Pastry Chef Joseluis Flores.
Pastry Chef Joseluis Flores.

Joseluis Flores, Richard Sandoval’s Pastry Chef and Executive Chef for Kitchen Operations, does not fit into any of the aforementioned categories. He is an astounding and accomplished chef who has been recognized by Star Chefs as a “Rising Star.” As Pastry Chef for Toro Toro he has created two desserts that I would get on a red-eye for. Thankfully I do not have to. His “Cortadito Bar” and the dreamy “Deconstructed Key Lime Pie” are on the I Street restaurant’s printed menu. Recently I spoke with Flores about his work and inspirations.

Jordan: What was your first dessert or memory of something sweet?

Joseluis: I’d say the orange pound cake my grandma made. As the only boy in the family I learned from her. As kids we’d all gather around and she taught us how.

What was the first dessert you made?

The orange pound cake certainly, and a chocolate pound cake too. We usually ate these cakes once a month on a Sunday and not necessarily for a special occasion.

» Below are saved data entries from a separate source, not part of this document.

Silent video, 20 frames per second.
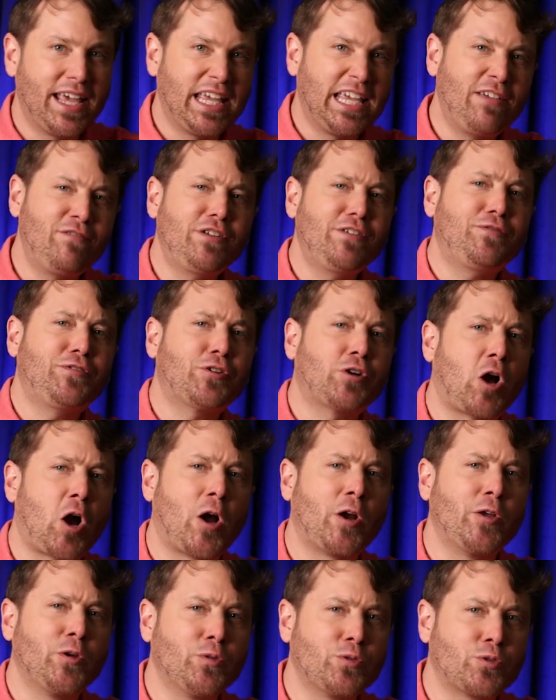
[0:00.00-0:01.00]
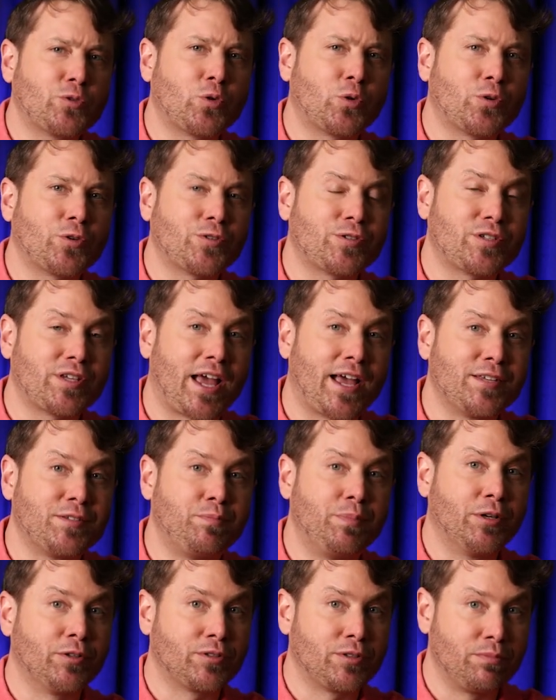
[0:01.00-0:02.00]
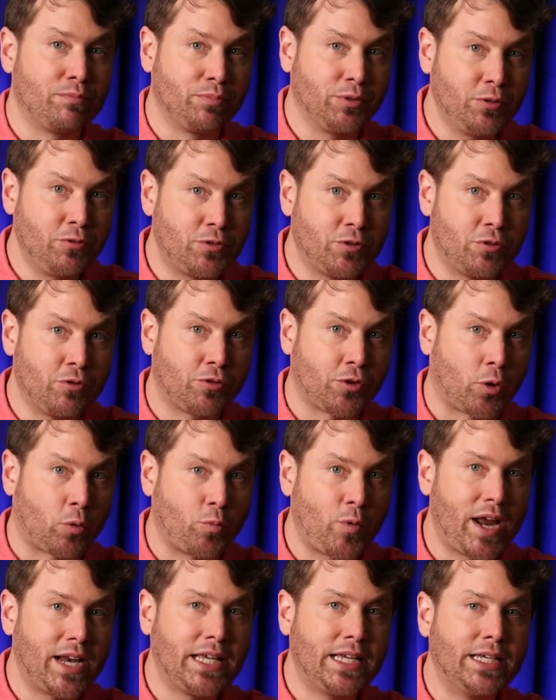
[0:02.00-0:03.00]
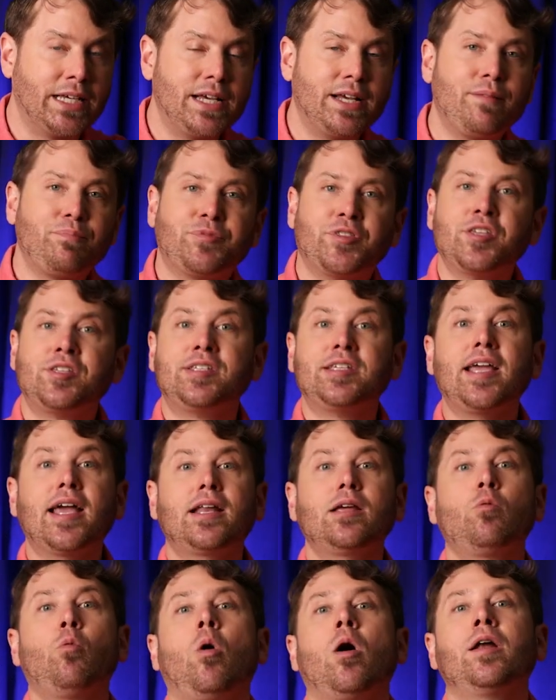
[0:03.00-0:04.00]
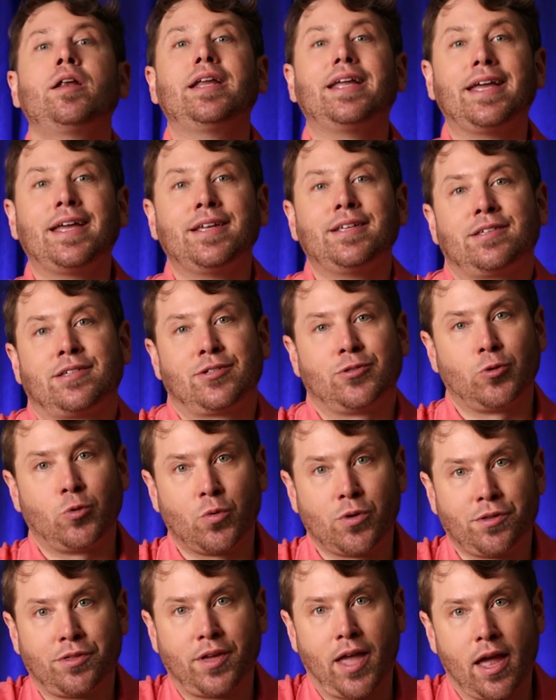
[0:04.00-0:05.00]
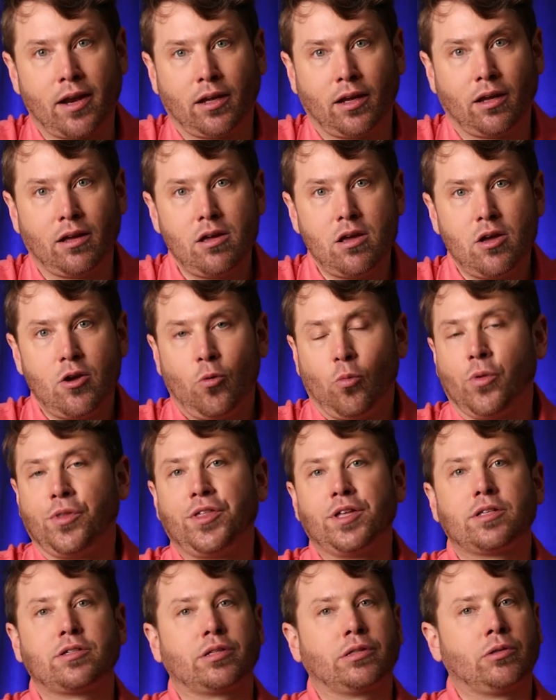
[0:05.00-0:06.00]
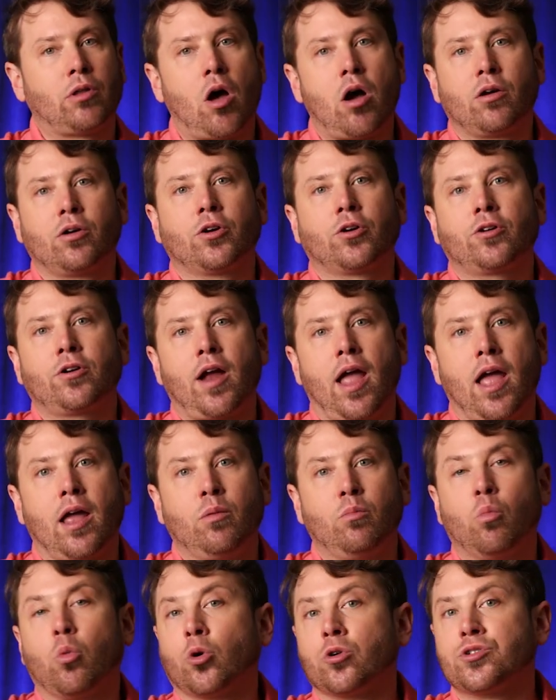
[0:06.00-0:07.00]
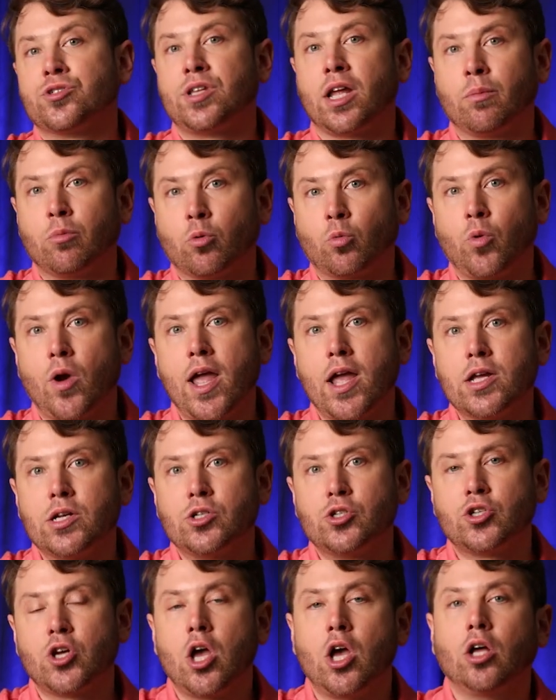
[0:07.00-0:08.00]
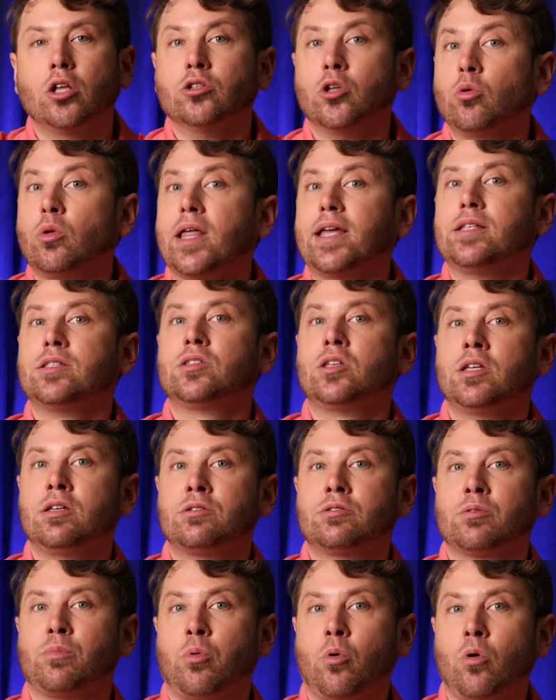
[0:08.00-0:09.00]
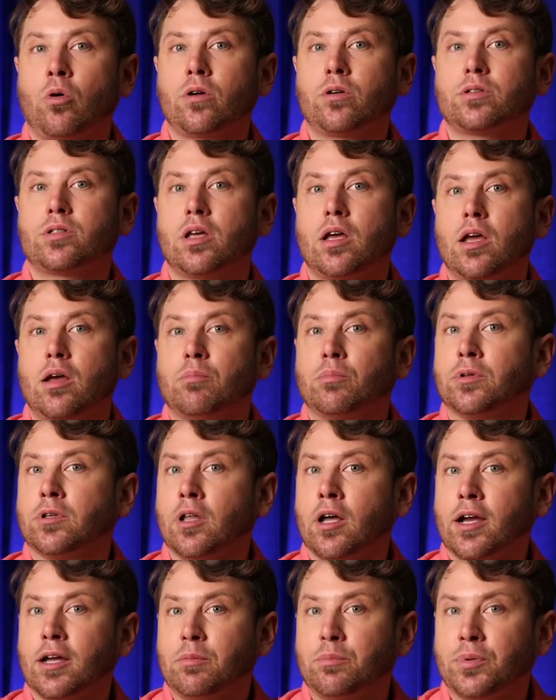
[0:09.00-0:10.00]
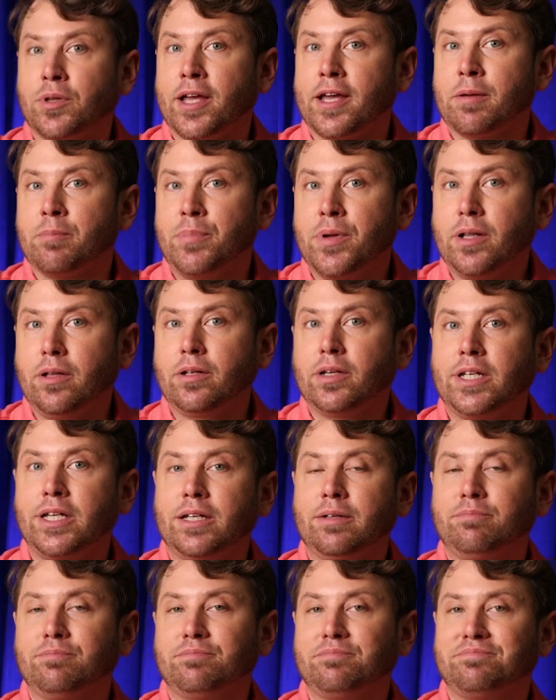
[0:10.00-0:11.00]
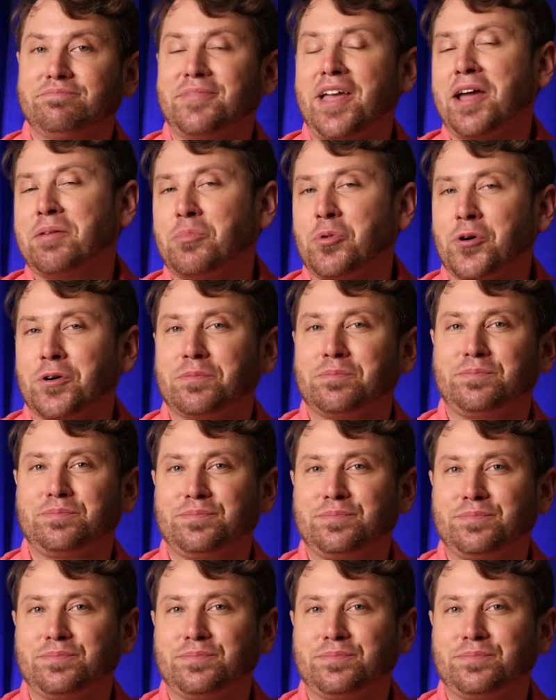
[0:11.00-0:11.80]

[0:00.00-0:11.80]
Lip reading: Even if your audio source has built-in Bluetooth already, the C81 is still worth getting, with its longer and more stable range, low latency support, plug-and-play ability, and more.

Deconstructed Key Lime Pie.
Deconstructed Key Lime Pie.

How did you come up with the Deconstructed Key Lime pie? I loved it. It is beautiful and unpretentious as well as delicious. Something you want to dig in to, not stand back from.

Italian meringue a rich key lime custard and garnished with complementary flavors without missing the essence of the idea. I think people overthink desserts. They try to put too much stuff in it. Sometimes the simplest thing is the most challenging.

Cortadita Bar.
Cortadita Bar.

What about your lavish Cordadita Bar?

It’s a takeoff on the Cuban coffee that’s an espresso with a dash of milk.

What kind of chocolate do you prefer?

I use many different kinds, but for that dessert I use Valrhona 64% chocolate. It’s a combination of white and dark chocolate and a lot of coffee and milk in the mousse. The base is a smooth and silky almond and hazelnut cake, a typical French genoise.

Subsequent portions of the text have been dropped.